- [Problem details] The full set of entries is to be printed exactly, with pictures excluded.

(Saved entries)
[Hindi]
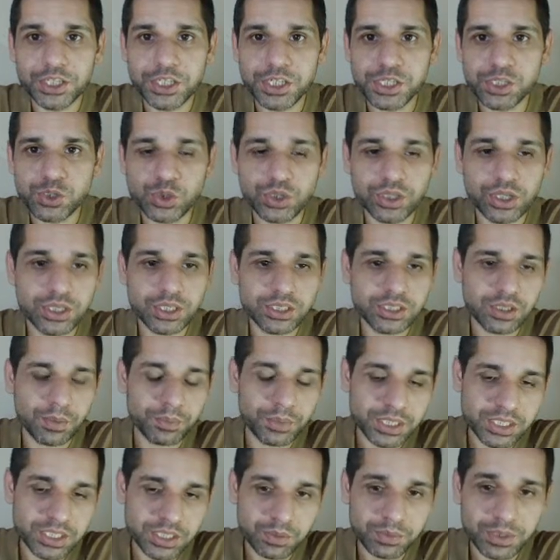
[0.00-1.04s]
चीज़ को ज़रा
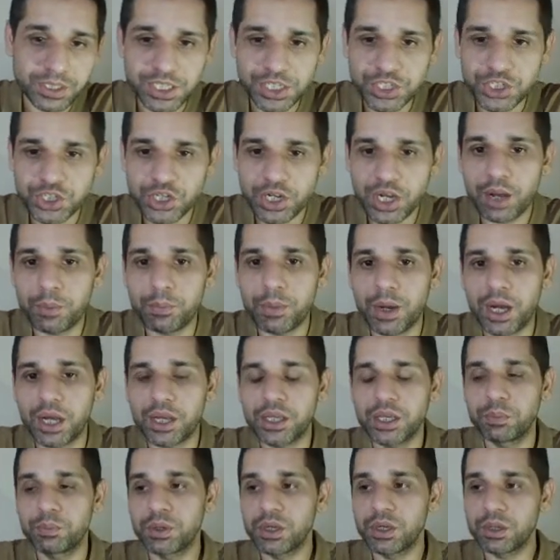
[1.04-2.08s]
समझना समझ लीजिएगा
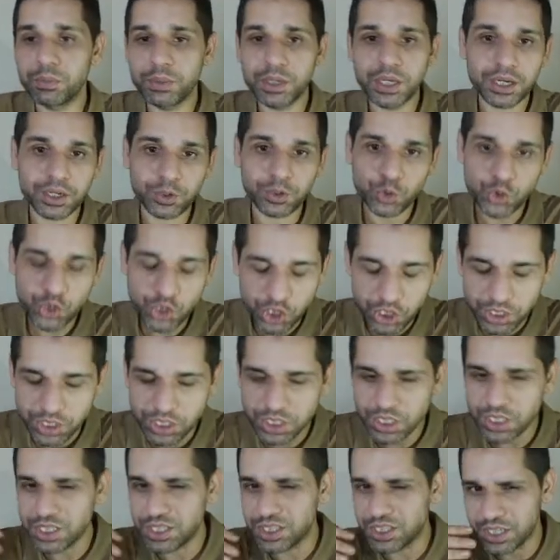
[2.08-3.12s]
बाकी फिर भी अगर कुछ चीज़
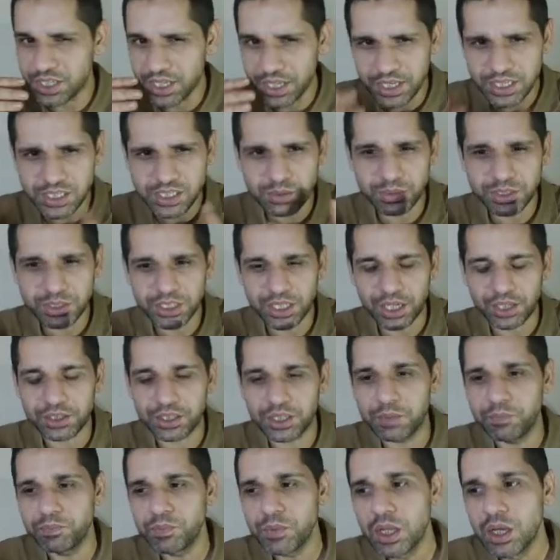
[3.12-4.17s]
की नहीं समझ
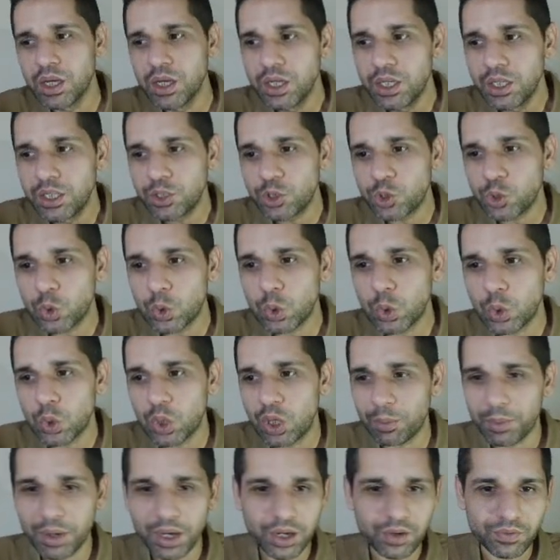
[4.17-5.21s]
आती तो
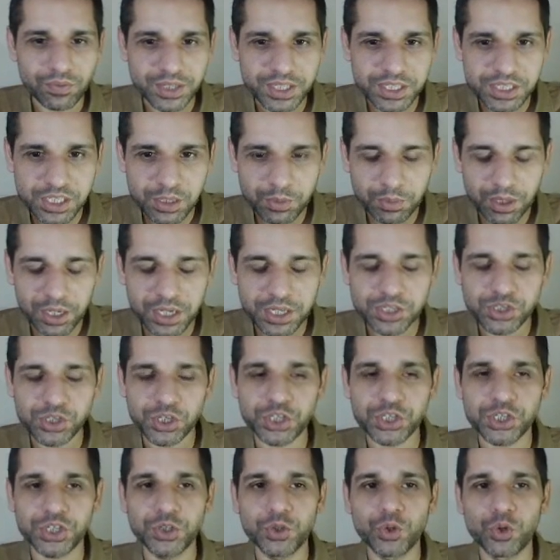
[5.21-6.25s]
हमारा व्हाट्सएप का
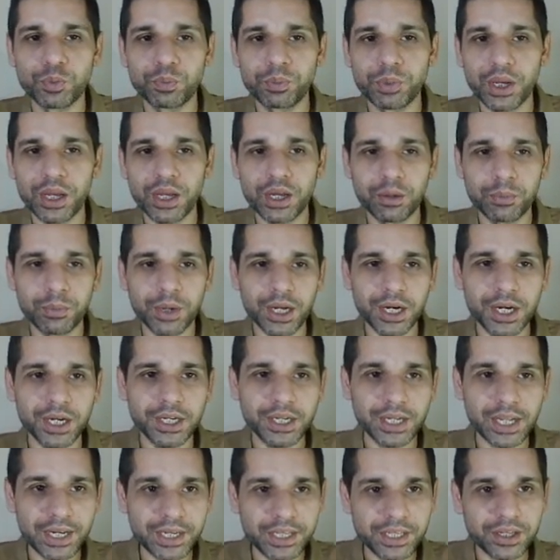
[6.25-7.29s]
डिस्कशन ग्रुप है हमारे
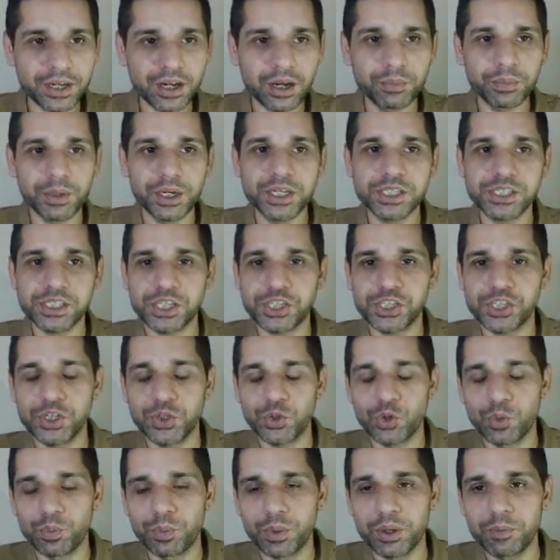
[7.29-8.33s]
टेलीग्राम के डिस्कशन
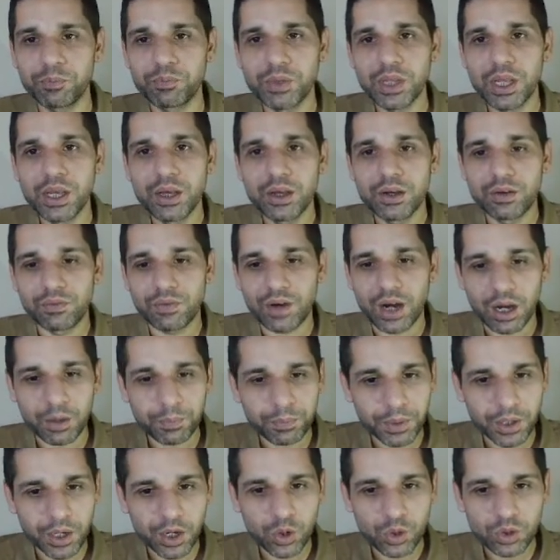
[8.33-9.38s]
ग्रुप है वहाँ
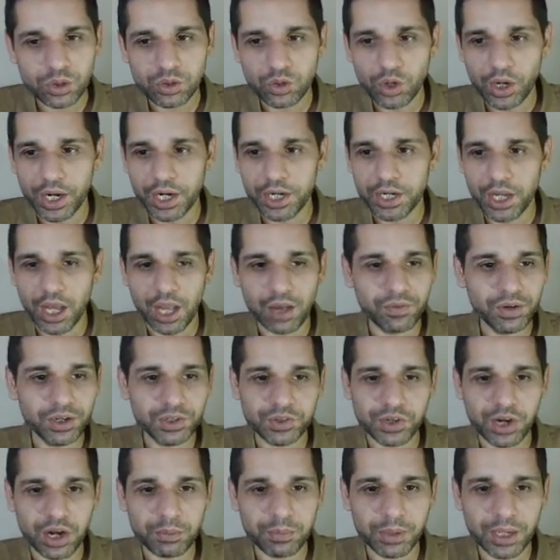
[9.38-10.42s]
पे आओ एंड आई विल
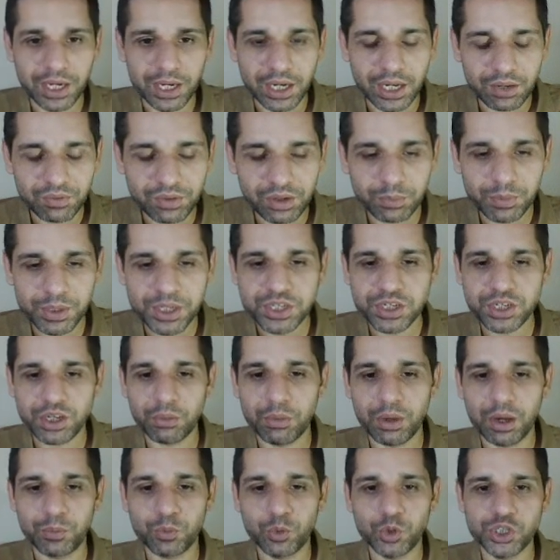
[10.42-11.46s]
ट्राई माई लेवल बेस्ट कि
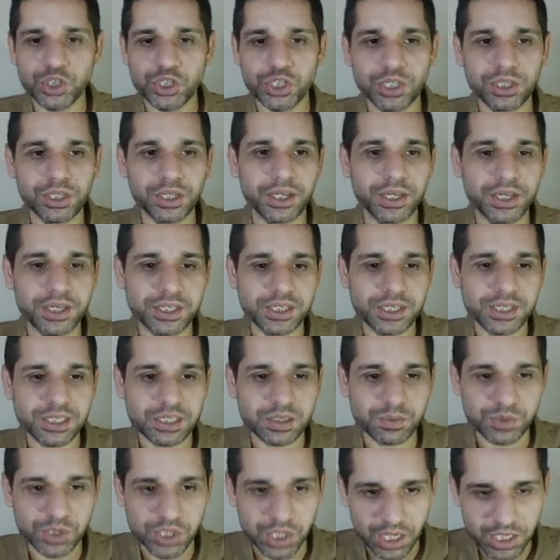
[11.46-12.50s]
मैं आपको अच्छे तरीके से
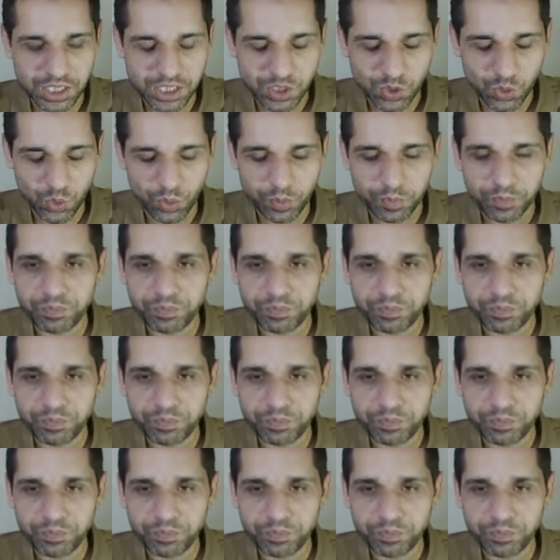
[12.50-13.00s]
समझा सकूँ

- [Exercise answer]
[Hindi]
[0.00-1.04s]
चीज़ को ज़रा
[1.04-2.08s]
समझना समझ लीजिएगा
[2.08-3.12s]
बाकी फिर भी अगर कुछ चीज़
[3.12-4.17s]
की नहीं समझ
[4.17-5.21s]
आती तो
[5.21-6.25s]
हमारा व्हाट्सएप का
[6.25-7.29s]
डिस्कशन ग्रुप है हमारे
[7.29-8.33s]
टेलीग्राम के डिस्कशन
[8.33-9.38s]
ग्रुप है वहाँ
[9.38-10.42s]
पे आओ एंड आई विल
[10.42-11.46s]
ट्राई माई लेवल बेस्ट कि
[11.46-12.50s]
मैं आपको अच्छे तरीके से
[12.50-13.00s]
समझा सकूँ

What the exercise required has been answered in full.